## Assignment
Below are some entries; reproduce them exactly and leave every picture out.

## Records shown
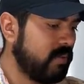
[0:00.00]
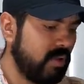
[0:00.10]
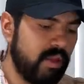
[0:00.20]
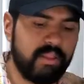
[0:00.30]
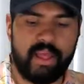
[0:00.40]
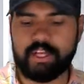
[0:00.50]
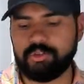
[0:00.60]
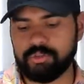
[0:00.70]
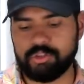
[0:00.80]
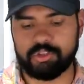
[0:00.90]
And the
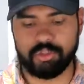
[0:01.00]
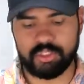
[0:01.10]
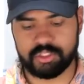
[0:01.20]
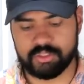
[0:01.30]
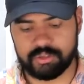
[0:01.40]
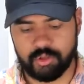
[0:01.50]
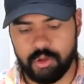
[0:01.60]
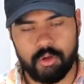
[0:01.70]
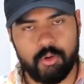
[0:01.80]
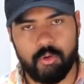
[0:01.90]
actual instructions,
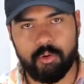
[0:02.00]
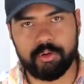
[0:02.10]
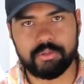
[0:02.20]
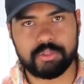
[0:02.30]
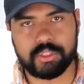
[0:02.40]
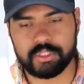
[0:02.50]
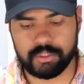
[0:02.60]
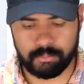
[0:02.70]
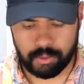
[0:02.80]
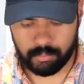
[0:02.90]
oil
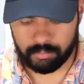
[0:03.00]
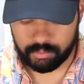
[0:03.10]
suction pump.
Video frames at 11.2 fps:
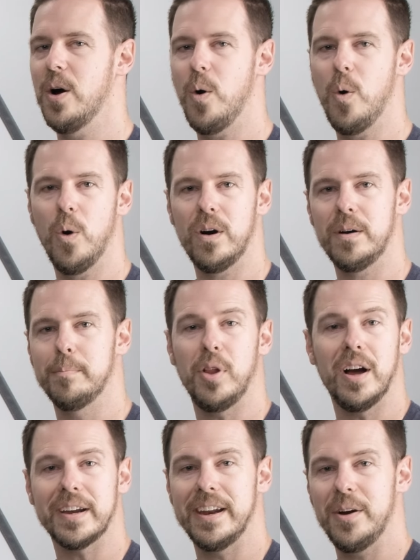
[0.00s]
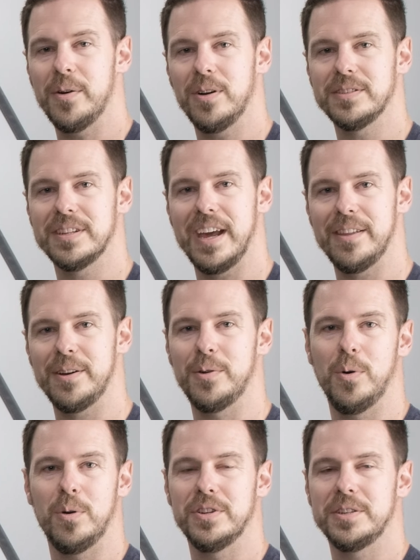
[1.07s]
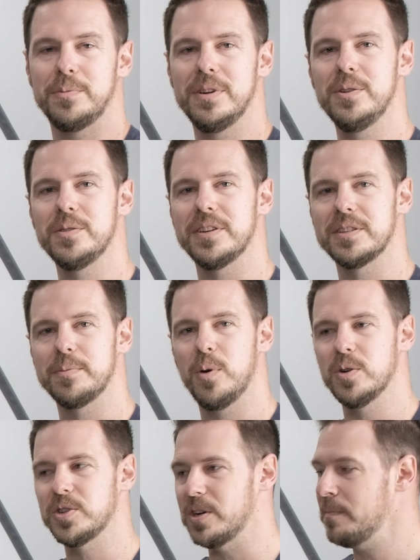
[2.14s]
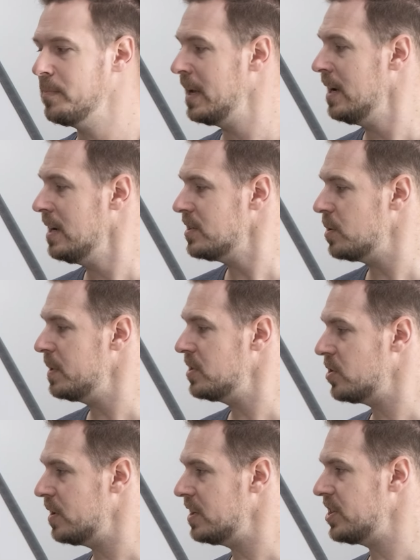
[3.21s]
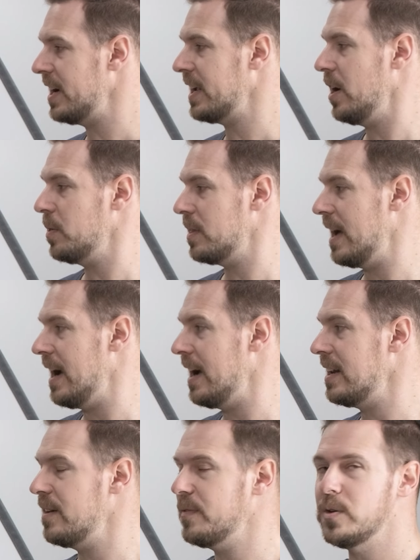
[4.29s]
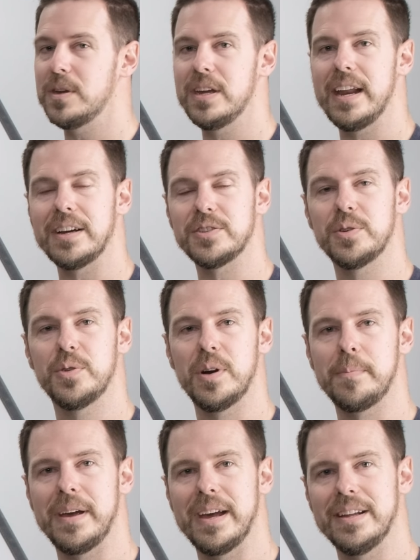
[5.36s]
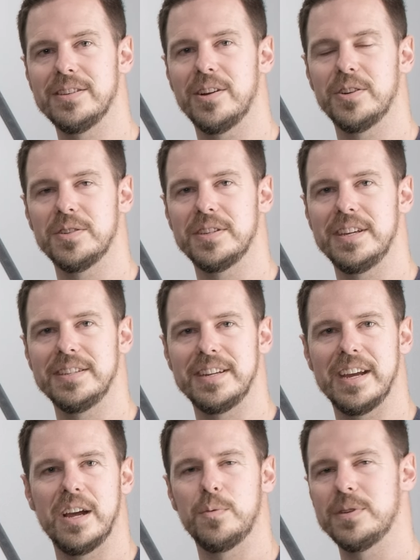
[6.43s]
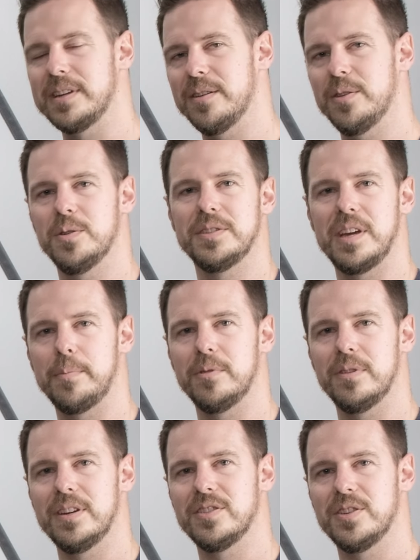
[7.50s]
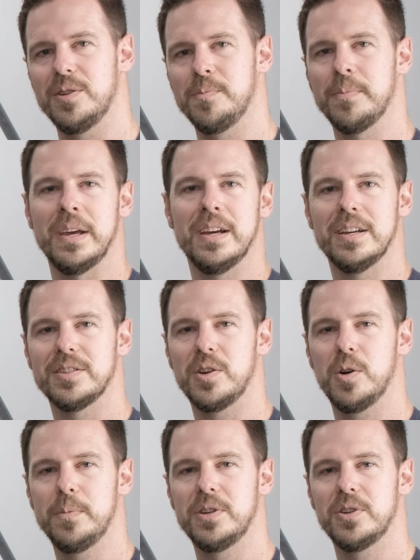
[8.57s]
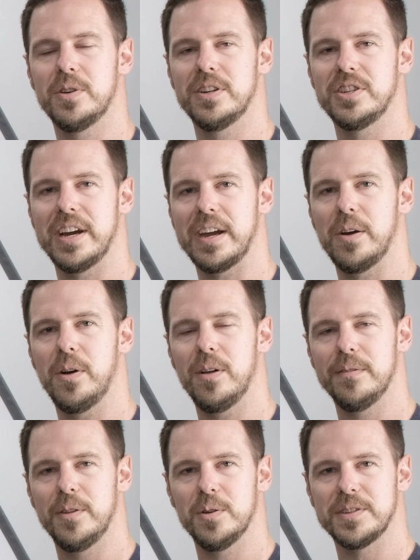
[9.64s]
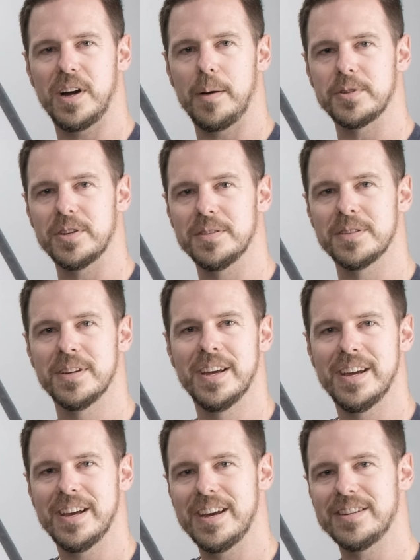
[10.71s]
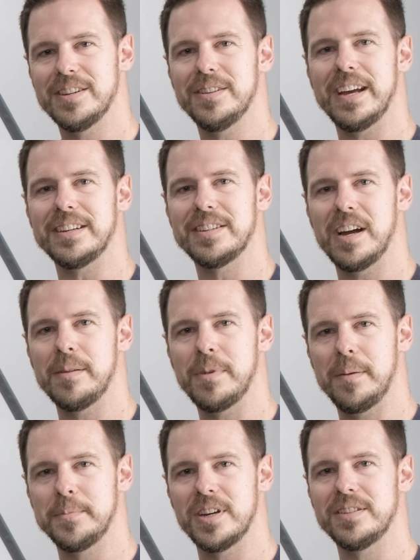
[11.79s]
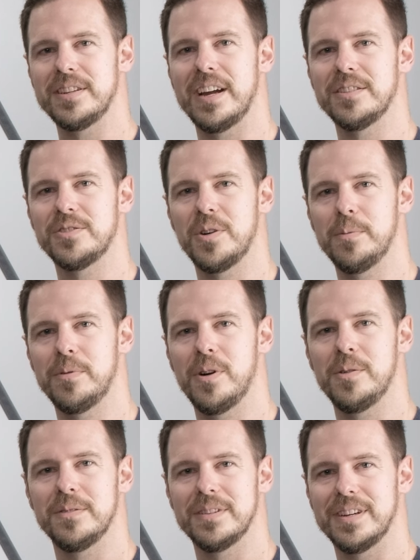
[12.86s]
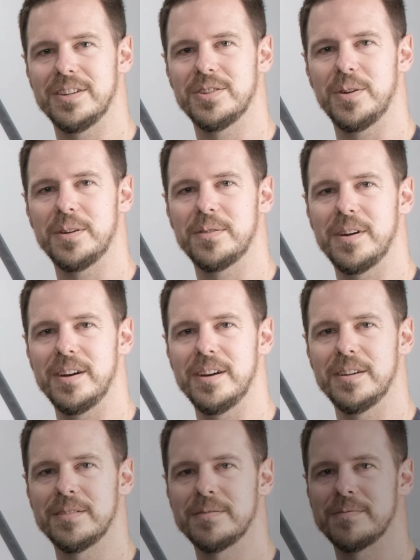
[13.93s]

or block it out altogether or just reduce exposure. So be sure to check out that. If you need extra grip heads on your C stand, we sell those separately too. So be sure to check out all of those options. Until next time, I'm Jesse at Strobepro. Enjoy creating.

## Result of this task
[0:00.00]
[0:00.10]
[0:00.20]
[0:00.30]
[0:00.40]
[0:00.50]
[0:00.60]
[0:00.70]
[0:00.80]
[0:00.90]
And the
[0:01.00]
[0:01.10]
[0:01.20]
[0:01.30]
[0:01.40]
[0:01.50]
[0:01.60]
[0:01.70]
[0:01.80]
[0:01.90]
actual instructions,
[0:02.00]
[0:02.10]
[0:02.20]
[0:02.30]
[0:02.40]
[0:02.50]
[0:02.60]
[0:02.70]
[0:02.80]
[0:02.90]
oil
[0:03.00]
[0:03.10]
suction pump.
Video frames at 11.2 fps:
[0.00s]
[1.07s]
[2.14s]
[3.21s]
[4.29s]
[5.36s]
[6.43s]
[7.50s]
[8.57s]
[9.64s]
[10.71s]
[11.79s]
[12.86s]
[13.93s]

or block it out altogether or just reduce exposure. So be sure to check out that. If you need extra grip heads on your C stand, we sell those separately too. So be sure to check out all of those options. Until next time, I'm Jesse at Strobepro. Enjoy creating.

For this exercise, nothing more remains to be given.